17 Day Diet: Diet Review
By Kathleen M. Zelman, MPH, RD, LD
If diets that promote the same approach day in and day out bore you, The 17 Day Diet may be for you.
The 17 Day Diet is actually three cycles, each lasting 17 days, plus a fourth long-term maintenance cycle. Whether you are looking to lose 10 or 100 pounds, this plan can help you lose weight quickly, avoid the dreaded plateaus, and revamp your metabolism, says author Michael Moreno, MD.
"Everyone wants fast results and the calorie confusion of this plan burns fat, achieves weight loss results, and helps dieters avoid boredom," says Moreno, a family medicine doctor at Kaiser Permanente in San Diego.
The 17 Day Diet: What It Is
Cycle 1, called "Accelerate," strips your diet down to the bare bones of approximately 1,200 calories per day. It promises weight loss of 10-15 pounds, most of which is water weight.
"This phase cleanses, hydrates, removes unhealthy carbs, improves unhealthy eating habits, and stimulates fat metabolism," Moreno says.
In cycle 2 (called "Activate,") the food plan is alternated with a slightly higher-calorie activate plan. Moreno says the zig-zag between cycles keeps the metabolism guessing, helps prevent boredom, and continues to stimulate fat burning to yield about a 5-6 pound weight loss.
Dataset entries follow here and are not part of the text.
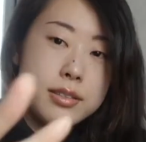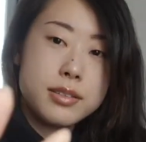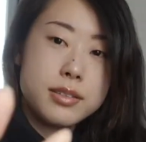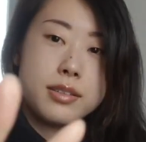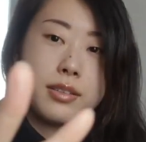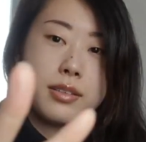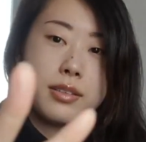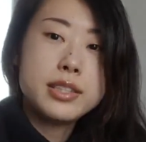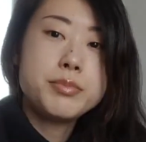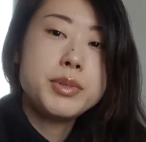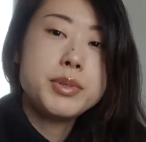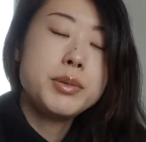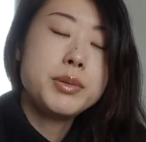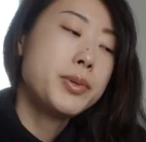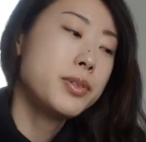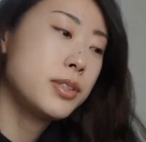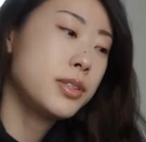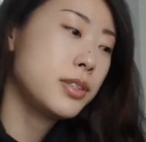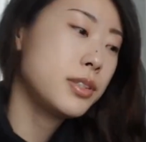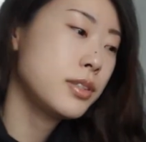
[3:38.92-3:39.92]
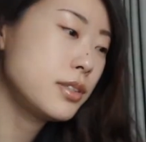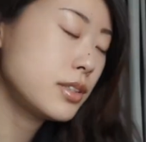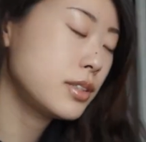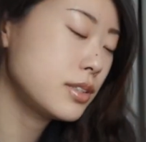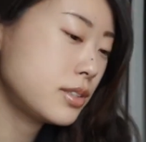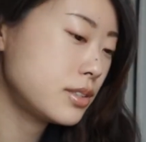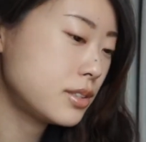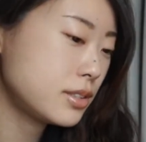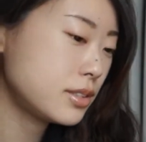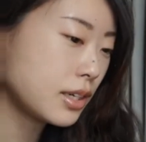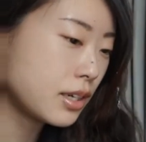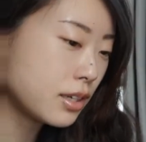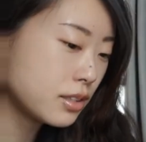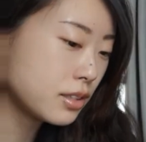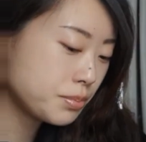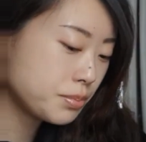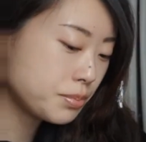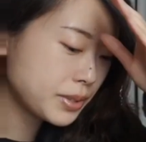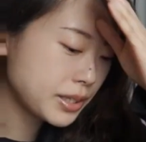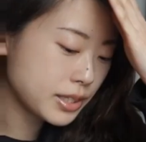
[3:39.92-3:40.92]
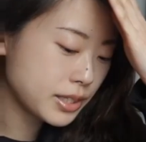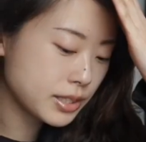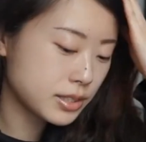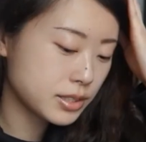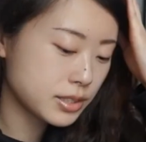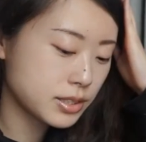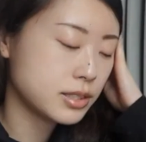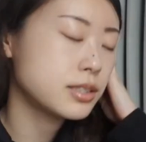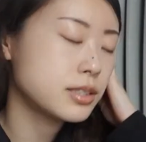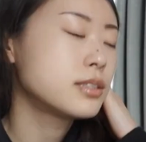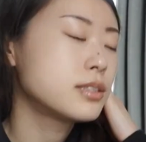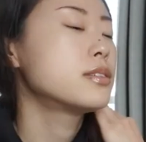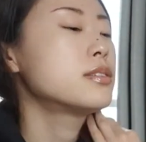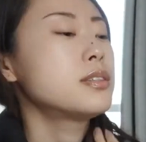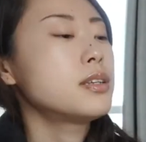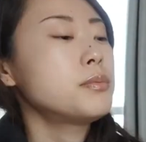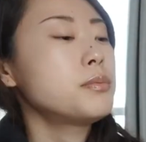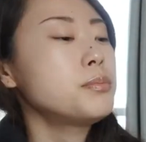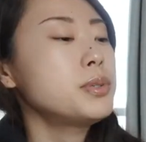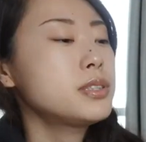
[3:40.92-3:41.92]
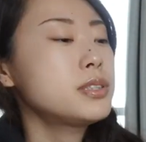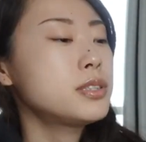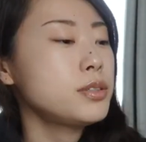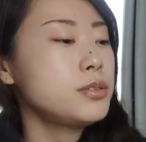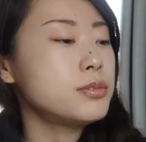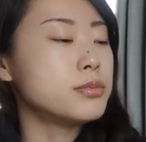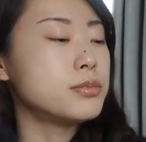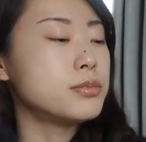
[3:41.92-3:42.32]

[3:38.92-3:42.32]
Let's move on to the second place. Number two.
Cycle 3, called "Achieve," is the stabilization period that allows healthier foods with a slower rate of weight loss of about 2-3 pounds, Moreno says.
Cycle 4 -- the final phase, called "Arrive" -- is when you arrive at your goal weight. In cycle 4, follow meal plans from one of the earlier cycles during the week with controlled splurges on weekends to maintain your new weight.
Exercise at least 17 minutes a day during the first two cycles -- primarily walking because of the limited calorie intake. In the later cycles, ramp up exercise to 150-300 minutes per week for continued weight loss.
The 17 Day Diet: What You Can Eat
The 17 Day Diet promotes a diet of clean eating, devoid of sugar, processed foods, fried foods, and other unhealthy foods.
Cycle 1 allows an unlimited amount of nonstarchy vegetables and lean protein (including 2 eggs per day, if you have normal cholesterol level), along with limited amounts of fruits, probiotics (such as yogurt), and a little bit of "friendly" fat, such as olive oil or flaxseed oil.
Registered dietitian Melissa Nodvin, MS, RD estimates this plan to be about 1,200 calories per day, or the minimum recommended calorie level.
Here is a sample day's plan from Cycle 1:
Cycle 2 is the same as cycle one except it reduces the fat to one serving and adds two servings of healthy carbs, pushing the calories to about 1,500 daily, Nodvin says.
Healthy starches such as legumes, brown rice, bulgar, couscous, corn, squash, and sweet potatoes are just a few of the options to choose from.
During this phase, you alternate lower-calorie days with slightly higher-calorie days.
Cycle 3 allows for the addition of more healthy food choices to help you achieve good lifetime eating habits. Food lists are expanded to include more healthy fruits, proteins, fats, and starches. The meal plan is basically the same as Cycle Two, except protein is restricted to portions equal to the size of a sponge and an added option for one serving of alcohol and 100-calorie snacks.
Cycle 4 assumes you have met your goal weight. If you were lucky enough to lose all your weight in 51 days, this phase is about maintaining the new you. During the week, follow the guidance from cycle 1,2, or 3 and when the weekend rolls around, let loose.
Moreno allows 1-2 favorite meals, and 1-2 alcoholic drinks daily on the weekends, but cautions dieters not to binge; he calls it strategic cheating. "If you only splurge a little, it will keep your weight in check and make it easier to get back on track on Monday," Moreno says.